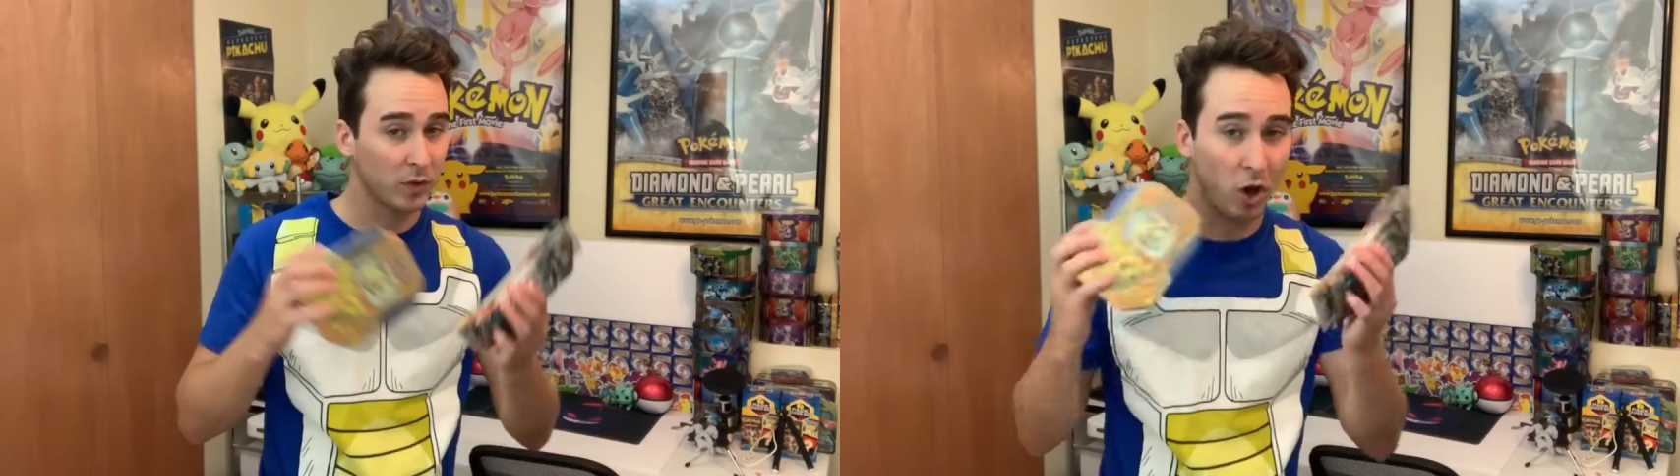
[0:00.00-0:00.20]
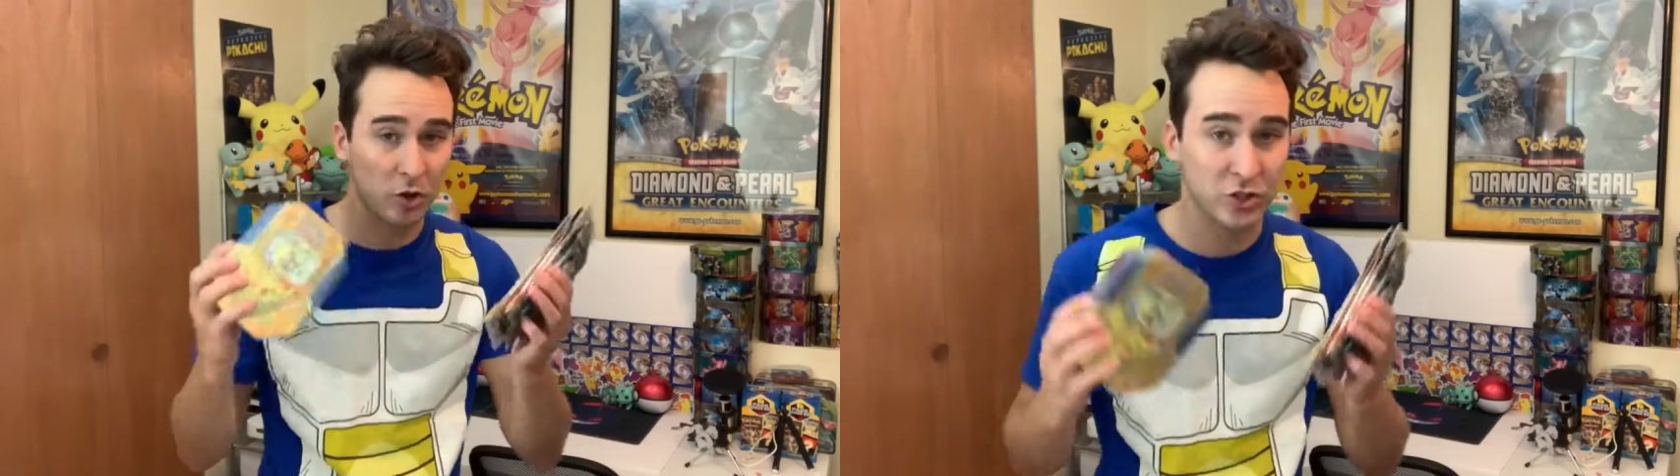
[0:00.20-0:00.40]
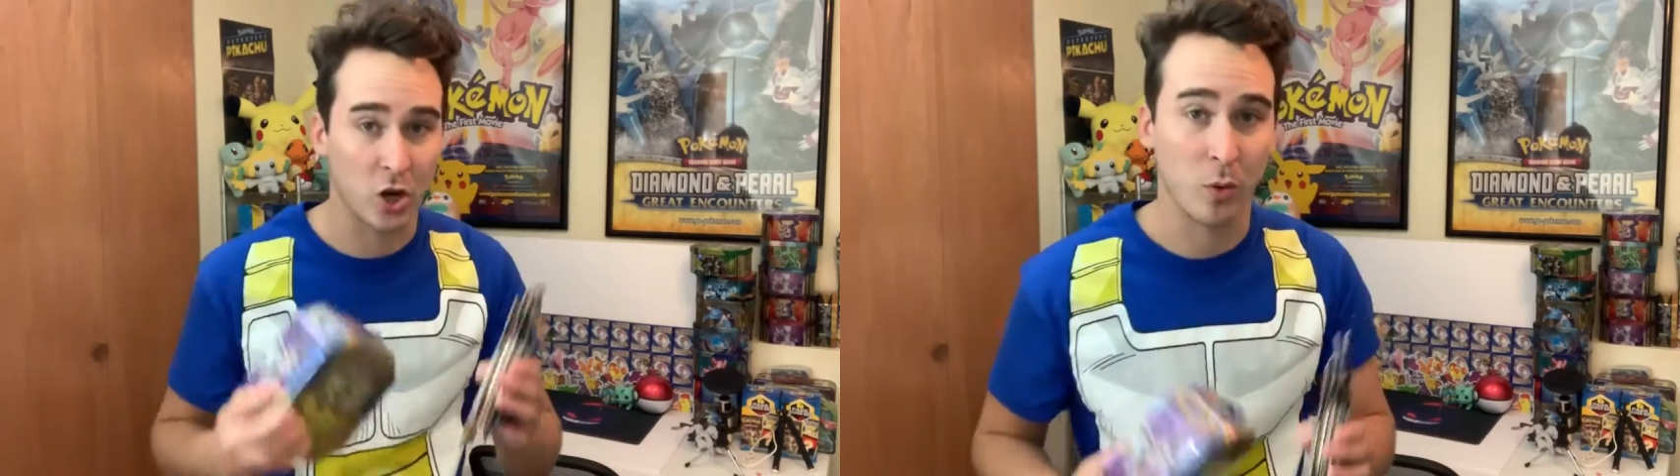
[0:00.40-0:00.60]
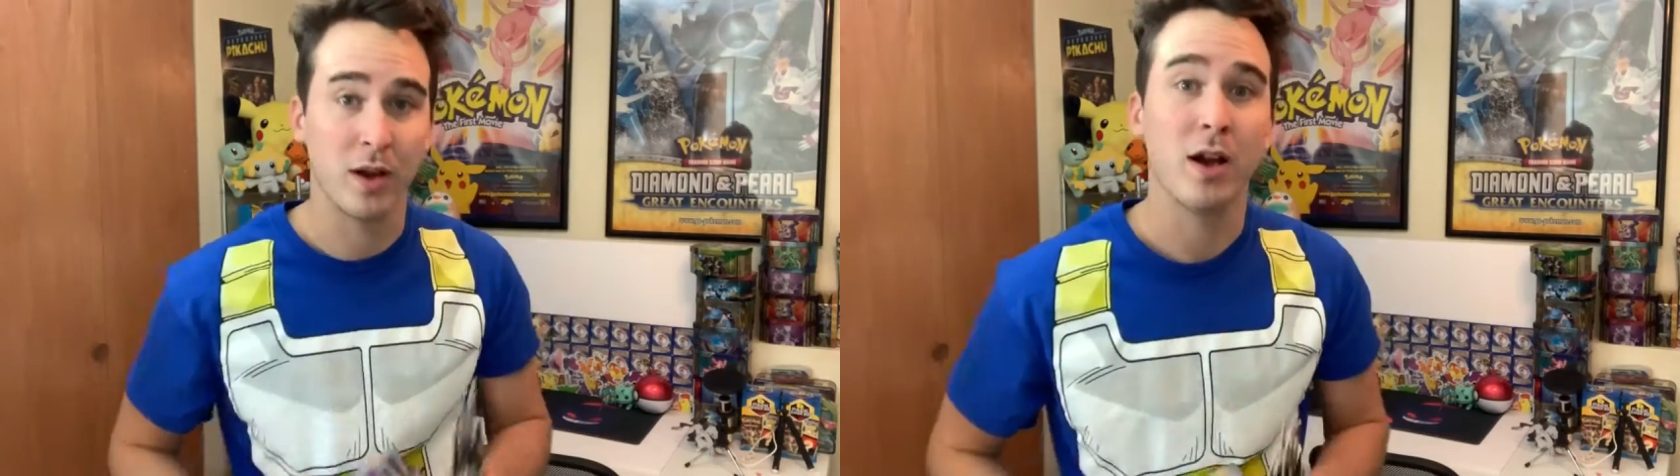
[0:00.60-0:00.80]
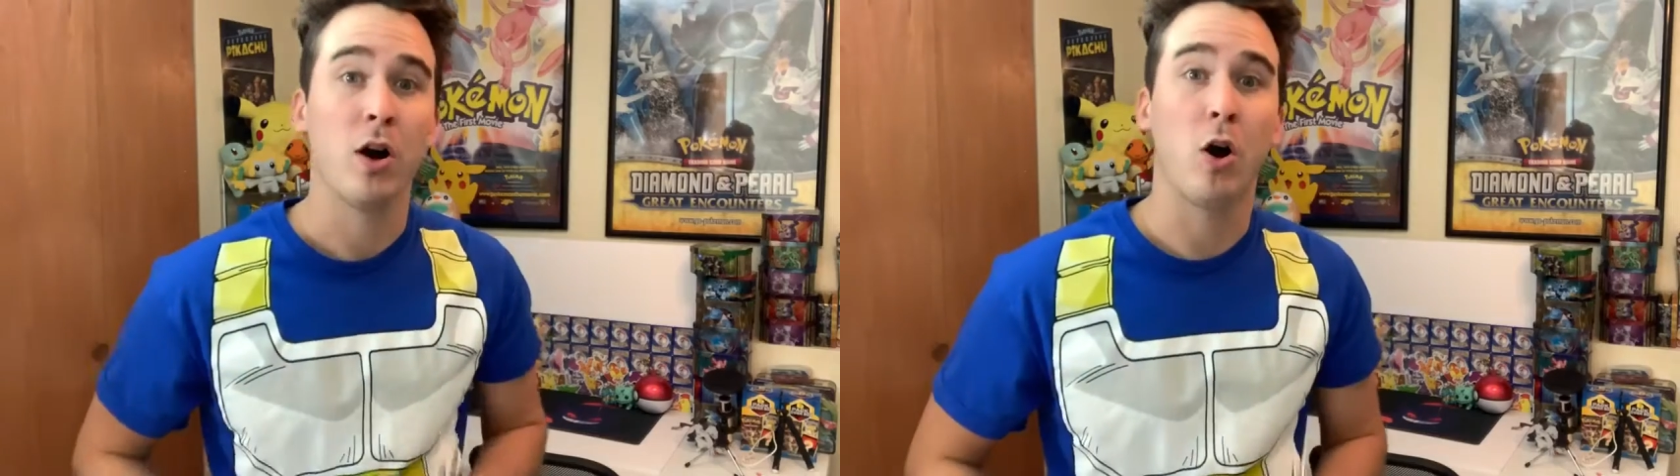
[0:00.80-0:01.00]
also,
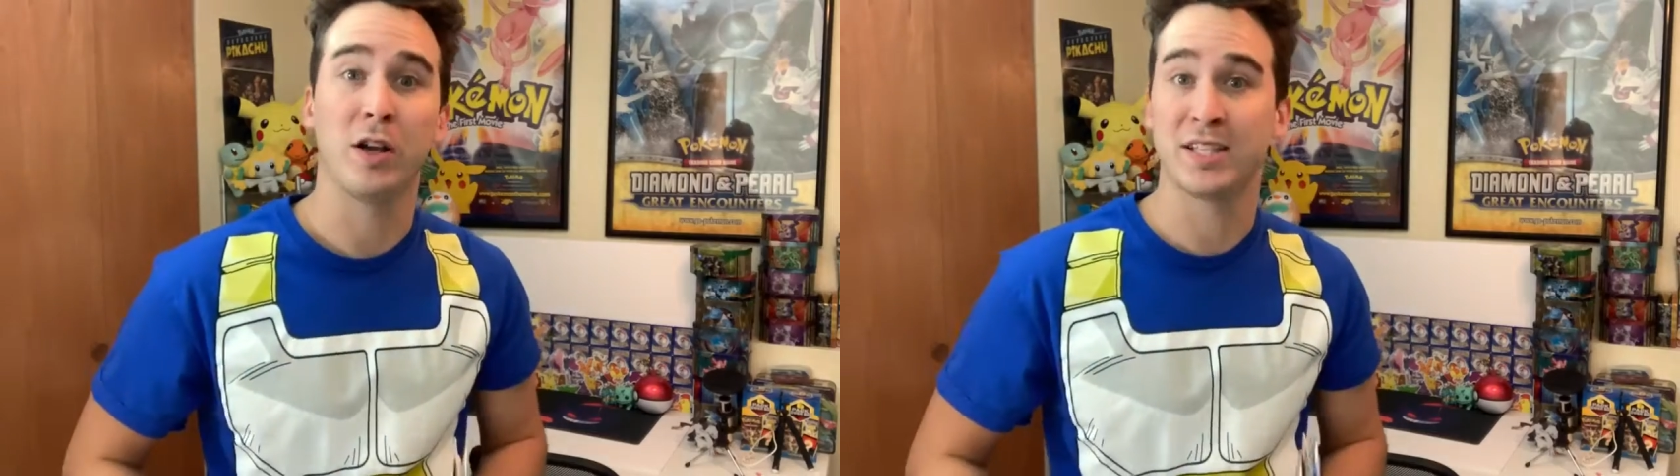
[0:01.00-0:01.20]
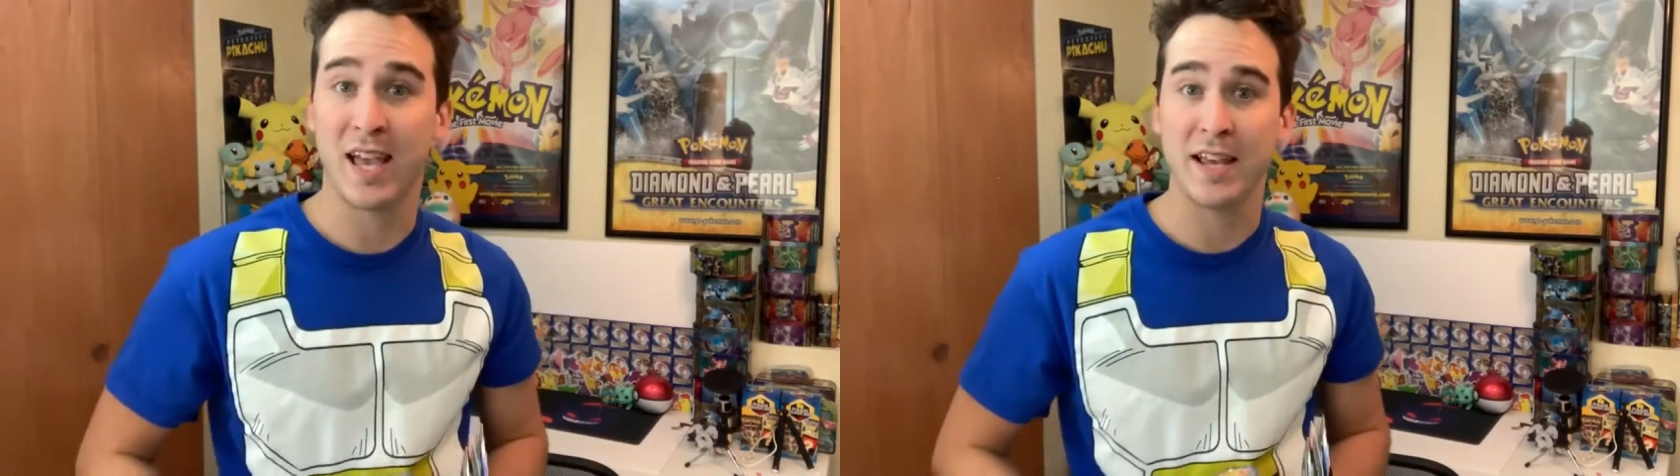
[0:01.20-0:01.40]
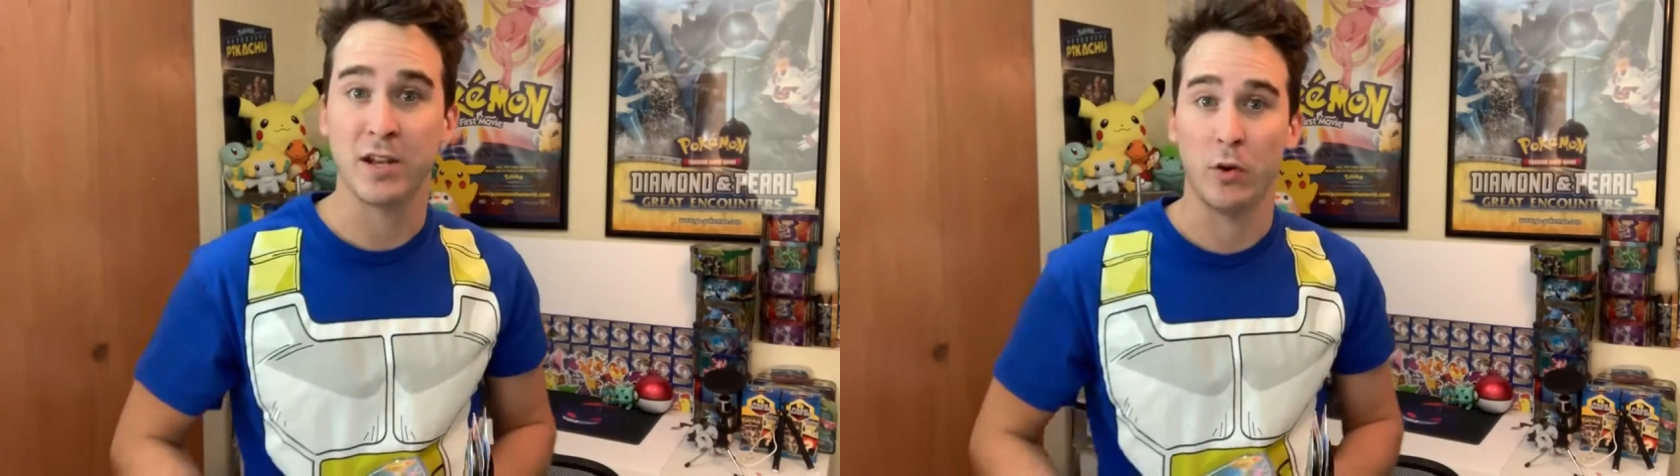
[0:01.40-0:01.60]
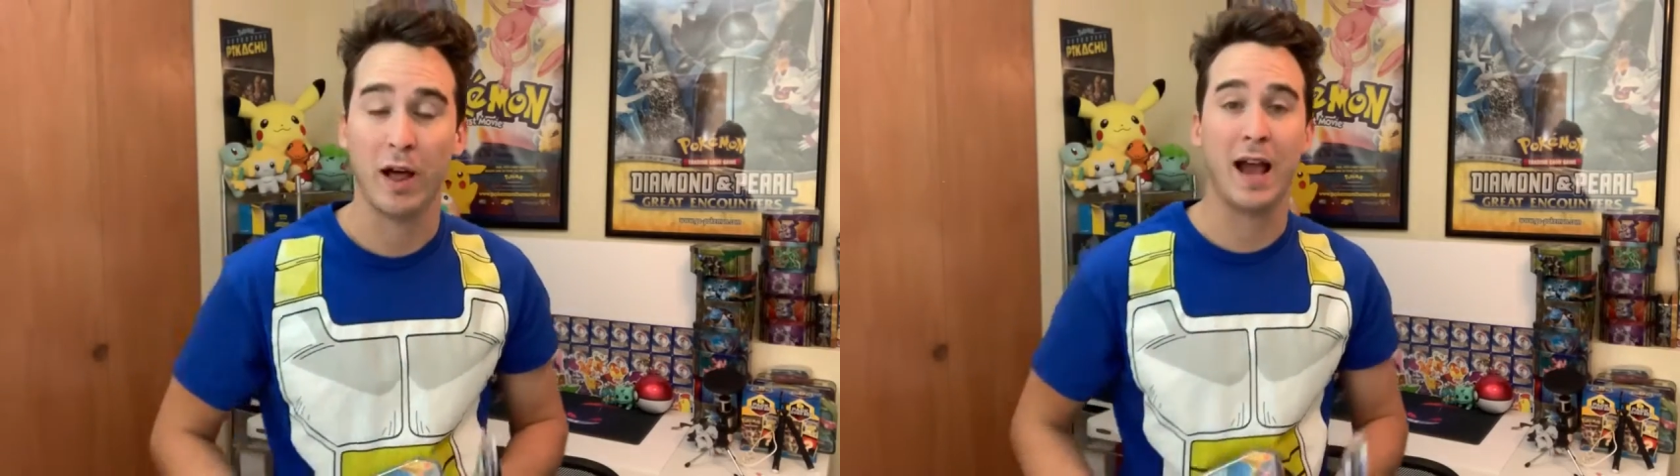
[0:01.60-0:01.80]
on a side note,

____________________

**What to work on**
With the pictures omitted, reproduce the data above exactly.

**Exercise answer**
[0:00.00-0:00.20]
[0:00.20-0:00.40]
[0:00.40-0:00.60]
[0:00.60-0:00.80]
[0:00.80-0:01.00]
also,
[0:01.00-0:01.20]
[0:01.20-0:01.40]
[0:01.40-0:01.60]
[0:01.60-0:01.80]
on a side note,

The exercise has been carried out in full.